Le silicium est l’élément le plus abondant de la croûte terrestre après l’oxygène. Il entre dans la composition du plancton, qui l’absorbe pour en faire son squelette, mais peu d’organismes vivants en font leur régime principal. Chez les plantes, la prêle des champs, qu’on trouve au Québec, est une des exceptions notoires.

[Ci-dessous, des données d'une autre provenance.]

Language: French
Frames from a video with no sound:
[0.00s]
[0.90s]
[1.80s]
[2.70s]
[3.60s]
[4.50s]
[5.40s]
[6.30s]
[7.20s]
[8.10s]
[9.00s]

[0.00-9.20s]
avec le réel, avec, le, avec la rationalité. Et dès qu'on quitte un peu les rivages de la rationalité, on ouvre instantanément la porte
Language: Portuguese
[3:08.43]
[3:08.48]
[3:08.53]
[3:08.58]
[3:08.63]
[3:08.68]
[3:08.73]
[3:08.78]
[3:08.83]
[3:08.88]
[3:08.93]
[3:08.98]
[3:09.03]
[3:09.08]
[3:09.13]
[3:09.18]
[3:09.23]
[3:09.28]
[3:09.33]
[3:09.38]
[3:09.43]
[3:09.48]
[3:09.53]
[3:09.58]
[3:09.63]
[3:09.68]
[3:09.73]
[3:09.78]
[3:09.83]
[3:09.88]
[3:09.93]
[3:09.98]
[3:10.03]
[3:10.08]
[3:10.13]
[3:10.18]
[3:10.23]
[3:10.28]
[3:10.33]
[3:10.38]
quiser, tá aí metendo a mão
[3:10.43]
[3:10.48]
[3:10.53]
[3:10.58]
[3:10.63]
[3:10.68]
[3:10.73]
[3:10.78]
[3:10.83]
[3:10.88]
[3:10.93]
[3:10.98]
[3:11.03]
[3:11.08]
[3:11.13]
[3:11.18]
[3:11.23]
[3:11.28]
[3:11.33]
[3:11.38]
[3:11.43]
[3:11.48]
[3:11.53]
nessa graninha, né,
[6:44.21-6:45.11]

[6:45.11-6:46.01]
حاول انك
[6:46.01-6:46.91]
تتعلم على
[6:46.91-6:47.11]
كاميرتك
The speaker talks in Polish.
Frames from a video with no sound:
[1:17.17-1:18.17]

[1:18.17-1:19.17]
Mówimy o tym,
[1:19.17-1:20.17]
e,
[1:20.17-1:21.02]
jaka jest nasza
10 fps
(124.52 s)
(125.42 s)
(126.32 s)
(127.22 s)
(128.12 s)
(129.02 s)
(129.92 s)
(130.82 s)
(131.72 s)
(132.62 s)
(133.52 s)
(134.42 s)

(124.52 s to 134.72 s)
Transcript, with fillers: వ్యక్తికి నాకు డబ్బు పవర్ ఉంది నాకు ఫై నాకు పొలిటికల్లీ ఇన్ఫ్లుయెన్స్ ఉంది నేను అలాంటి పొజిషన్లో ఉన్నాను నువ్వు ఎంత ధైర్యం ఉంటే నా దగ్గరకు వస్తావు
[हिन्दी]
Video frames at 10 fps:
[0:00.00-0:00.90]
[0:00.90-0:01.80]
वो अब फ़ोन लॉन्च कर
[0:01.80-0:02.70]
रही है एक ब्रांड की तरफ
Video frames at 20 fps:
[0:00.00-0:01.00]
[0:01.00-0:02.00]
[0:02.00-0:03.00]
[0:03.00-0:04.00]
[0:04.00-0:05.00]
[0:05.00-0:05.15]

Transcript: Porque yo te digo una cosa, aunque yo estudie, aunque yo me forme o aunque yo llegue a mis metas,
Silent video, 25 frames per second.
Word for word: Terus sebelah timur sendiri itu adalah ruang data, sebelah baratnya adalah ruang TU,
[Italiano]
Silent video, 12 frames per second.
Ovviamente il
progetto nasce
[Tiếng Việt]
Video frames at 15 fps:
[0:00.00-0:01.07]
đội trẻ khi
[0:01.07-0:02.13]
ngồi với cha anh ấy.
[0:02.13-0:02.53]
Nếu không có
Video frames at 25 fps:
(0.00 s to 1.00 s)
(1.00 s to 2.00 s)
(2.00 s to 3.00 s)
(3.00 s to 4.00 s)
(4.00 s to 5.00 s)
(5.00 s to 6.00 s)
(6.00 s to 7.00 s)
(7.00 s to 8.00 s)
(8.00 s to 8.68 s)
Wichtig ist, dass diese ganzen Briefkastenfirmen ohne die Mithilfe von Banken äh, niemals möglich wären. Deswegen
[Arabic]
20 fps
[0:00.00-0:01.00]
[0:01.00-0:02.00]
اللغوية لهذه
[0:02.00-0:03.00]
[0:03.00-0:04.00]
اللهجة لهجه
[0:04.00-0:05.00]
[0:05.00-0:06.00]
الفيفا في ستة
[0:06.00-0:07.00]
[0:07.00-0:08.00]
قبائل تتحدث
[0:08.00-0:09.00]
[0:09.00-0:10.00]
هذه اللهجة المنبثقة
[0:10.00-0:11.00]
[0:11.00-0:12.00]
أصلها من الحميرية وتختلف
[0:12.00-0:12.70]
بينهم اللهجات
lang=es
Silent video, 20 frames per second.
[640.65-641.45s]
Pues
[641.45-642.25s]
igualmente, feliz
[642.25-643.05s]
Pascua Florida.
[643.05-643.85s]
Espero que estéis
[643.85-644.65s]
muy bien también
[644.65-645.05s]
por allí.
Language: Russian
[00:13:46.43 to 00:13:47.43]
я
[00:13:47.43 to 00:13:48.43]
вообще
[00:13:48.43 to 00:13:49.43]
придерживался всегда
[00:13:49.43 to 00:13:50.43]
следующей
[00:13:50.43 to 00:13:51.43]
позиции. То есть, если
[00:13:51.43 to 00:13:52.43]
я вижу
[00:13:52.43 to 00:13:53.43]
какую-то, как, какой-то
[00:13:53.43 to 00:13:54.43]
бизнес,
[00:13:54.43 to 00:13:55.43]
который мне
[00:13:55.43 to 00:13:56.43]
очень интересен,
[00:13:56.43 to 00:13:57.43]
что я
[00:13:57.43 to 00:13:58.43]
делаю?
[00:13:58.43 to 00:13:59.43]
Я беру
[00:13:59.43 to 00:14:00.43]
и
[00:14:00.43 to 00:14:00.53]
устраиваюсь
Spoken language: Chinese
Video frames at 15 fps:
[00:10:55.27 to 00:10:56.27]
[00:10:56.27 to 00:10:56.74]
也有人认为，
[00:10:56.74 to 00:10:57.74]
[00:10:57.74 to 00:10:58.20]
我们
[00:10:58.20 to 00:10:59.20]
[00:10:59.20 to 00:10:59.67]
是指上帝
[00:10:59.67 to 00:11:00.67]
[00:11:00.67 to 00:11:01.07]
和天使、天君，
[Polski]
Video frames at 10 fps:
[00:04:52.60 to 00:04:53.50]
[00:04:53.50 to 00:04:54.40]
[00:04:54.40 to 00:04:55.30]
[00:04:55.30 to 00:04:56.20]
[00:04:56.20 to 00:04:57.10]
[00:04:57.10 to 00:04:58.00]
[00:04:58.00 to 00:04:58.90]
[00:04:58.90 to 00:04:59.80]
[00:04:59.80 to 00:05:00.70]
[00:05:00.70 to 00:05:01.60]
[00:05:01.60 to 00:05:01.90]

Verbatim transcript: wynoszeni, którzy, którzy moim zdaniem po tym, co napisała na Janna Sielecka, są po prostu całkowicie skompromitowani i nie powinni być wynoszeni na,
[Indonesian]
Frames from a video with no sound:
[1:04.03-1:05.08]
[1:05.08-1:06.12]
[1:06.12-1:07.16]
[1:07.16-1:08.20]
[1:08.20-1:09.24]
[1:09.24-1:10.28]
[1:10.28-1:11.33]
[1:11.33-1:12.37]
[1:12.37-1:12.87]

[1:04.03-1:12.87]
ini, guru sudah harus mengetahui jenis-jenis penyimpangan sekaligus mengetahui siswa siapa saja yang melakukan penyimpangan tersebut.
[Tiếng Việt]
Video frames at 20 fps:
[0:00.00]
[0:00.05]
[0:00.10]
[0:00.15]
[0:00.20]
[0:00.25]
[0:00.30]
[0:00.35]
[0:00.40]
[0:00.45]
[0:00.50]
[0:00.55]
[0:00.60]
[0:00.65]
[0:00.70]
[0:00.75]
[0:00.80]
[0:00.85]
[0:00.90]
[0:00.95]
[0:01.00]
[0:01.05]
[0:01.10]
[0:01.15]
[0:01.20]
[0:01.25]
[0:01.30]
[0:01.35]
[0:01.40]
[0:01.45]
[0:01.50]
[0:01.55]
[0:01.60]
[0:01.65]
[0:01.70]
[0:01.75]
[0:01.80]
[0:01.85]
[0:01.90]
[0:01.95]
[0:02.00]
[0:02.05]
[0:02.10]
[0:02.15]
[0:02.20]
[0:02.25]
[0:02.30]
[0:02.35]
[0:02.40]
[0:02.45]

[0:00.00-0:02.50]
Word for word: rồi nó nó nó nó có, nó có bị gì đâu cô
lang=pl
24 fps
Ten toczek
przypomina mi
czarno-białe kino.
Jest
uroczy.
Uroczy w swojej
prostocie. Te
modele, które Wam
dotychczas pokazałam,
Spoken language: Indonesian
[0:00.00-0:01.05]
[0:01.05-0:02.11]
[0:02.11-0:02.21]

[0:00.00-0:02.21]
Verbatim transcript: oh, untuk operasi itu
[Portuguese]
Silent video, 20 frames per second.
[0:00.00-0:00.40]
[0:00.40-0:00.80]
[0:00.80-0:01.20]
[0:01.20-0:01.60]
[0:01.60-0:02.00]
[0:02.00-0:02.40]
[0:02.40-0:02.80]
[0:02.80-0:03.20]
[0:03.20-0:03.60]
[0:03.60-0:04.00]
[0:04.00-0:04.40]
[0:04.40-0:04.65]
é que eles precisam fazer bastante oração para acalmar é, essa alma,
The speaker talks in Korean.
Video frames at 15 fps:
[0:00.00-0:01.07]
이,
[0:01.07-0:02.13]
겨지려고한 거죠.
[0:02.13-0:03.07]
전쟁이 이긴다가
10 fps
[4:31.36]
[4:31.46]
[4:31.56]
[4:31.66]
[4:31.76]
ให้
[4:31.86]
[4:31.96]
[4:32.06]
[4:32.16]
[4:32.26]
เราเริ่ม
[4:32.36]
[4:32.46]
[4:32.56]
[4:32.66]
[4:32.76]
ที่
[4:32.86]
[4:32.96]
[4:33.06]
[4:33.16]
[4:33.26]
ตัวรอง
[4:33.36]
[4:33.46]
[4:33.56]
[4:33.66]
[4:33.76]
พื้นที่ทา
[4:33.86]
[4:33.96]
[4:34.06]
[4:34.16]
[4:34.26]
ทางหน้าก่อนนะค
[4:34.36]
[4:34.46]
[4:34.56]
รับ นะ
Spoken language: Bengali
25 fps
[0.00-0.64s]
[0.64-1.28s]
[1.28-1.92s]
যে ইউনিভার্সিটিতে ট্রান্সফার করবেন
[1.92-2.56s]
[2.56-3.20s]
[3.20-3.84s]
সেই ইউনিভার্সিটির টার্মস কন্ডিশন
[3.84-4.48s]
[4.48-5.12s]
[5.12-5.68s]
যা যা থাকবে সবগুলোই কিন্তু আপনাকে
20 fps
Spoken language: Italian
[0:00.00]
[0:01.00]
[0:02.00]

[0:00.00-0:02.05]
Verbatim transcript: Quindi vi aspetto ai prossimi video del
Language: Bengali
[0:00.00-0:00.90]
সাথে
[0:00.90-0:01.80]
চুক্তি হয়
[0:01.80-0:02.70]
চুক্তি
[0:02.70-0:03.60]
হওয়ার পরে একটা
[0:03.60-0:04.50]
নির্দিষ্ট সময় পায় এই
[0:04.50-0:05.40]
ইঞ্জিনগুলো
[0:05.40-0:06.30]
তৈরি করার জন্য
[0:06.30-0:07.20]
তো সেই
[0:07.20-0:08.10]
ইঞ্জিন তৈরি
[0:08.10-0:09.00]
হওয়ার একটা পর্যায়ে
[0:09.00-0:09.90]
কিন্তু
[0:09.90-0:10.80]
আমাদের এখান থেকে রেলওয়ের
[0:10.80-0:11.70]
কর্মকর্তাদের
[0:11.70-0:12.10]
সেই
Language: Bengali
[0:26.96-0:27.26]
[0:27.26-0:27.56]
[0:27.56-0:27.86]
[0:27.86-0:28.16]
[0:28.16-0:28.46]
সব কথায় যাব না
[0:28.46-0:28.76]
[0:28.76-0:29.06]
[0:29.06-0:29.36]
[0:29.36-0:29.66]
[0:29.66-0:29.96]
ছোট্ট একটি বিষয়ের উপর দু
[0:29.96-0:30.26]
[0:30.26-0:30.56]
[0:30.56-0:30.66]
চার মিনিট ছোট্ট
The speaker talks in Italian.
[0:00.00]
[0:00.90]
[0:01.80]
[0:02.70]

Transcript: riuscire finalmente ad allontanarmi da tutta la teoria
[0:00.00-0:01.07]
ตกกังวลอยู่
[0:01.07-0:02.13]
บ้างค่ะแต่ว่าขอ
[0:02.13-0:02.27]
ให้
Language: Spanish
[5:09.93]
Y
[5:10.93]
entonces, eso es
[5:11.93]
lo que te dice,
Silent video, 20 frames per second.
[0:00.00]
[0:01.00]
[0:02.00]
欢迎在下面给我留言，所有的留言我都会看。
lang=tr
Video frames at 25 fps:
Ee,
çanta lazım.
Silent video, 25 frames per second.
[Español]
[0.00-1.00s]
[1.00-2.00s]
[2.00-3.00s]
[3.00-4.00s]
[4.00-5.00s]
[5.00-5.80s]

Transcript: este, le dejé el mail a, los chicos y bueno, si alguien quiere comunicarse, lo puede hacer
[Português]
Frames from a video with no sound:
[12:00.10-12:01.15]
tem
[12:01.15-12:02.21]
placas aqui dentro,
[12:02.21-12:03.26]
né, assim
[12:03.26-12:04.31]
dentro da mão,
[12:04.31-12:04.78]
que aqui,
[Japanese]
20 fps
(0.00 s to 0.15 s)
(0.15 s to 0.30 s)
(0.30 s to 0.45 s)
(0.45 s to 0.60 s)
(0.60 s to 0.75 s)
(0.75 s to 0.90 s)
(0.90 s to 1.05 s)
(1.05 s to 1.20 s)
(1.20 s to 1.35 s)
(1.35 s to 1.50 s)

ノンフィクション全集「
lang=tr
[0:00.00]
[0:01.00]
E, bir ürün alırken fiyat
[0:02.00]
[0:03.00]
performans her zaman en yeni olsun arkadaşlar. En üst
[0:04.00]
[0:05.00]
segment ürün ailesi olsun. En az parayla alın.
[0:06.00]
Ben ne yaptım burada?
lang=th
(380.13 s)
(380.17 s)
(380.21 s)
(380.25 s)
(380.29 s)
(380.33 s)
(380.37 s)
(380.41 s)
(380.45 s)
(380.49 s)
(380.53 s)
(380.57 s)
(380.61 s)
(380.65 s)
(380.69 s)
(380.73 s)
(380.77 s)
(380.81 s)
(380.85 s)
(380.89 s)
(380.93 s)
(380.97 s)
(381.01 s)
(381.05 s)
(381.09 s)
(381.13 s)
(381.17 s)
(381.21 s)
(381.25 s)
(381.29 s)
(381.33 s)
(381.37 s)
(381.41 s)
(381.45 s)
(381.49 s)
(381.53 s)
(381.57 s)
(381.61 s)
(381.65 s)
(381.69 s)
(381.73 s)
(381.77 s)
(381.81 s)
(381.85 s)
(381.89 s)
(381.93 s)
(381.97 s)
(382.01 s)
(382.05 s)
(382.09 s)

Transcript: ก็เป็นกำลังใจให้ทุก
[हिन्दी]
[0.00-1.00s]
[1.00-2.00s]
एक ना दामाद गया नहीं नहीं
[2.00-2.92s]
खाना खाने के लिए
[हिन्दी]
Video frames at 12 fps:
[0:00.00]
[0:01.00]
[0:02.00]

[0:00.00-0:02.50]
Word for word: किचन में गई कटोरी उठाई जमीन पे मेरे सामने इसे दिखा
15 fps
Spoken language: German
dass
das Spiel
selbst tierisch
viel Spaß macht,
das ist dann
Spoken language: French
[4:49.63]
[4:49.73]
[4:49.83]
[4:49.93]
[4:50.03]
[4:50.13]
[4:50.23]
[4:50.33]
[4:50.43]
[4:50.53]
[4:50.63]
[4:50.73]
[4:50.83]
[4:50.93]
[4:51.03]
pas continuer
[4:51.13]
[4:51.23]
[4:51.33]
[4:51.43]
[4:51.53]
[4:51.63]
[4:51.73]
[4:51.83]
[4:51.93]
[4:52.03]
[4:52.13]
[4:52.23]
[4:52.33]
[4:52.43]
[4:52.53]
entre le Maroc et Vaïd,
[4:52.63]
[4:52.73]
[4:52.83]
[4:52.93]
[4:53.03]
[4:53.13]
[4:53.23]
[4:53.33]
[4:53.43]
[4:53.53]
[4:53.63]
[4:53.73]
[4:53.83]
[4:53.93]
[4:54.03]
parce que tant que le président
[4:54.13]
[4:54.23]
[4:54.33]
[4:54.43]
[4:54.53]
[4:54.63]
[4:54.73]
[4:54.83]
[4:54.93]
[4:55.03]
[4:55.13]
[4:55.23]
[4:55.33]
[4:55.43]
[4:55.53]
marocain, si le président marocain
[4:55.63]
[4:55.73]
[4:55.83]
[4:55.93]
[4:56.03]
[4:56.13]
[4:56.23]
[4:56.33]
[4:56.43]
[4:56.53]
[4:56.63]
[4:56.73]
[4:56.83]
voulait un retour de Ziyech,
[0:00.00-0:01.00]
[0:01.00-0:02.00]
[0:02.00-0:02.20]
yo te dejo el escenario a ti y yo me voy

En Australie, Félix De Tombeur a patiemment amassé des échantillons foliaires sur cinq sols d’âges différents et analysé leur composition chimique. C’est ce qui lui a permis de mieux comprendre un phénomène étonnant. Alors que, dans les jeunes sols, les plantes ne jouent pas un rôle majeur dans le recyclage du silicium, dans les vieux sols infertiles, les plantes l’accumulent dans leurs feuilles sous des formes solubles, ayant ainsi une fonction clé dans le cycle. L’étude montre que les processus biotiques sont importants, par opposition à la théorie abiotique, mais que cela dépend de l’âge des sols. «Sans clore le débat, notre article démontre qu’il y a un peu des deux hypothèses dans l’explication scientifique», conclut Étienne Laliberté.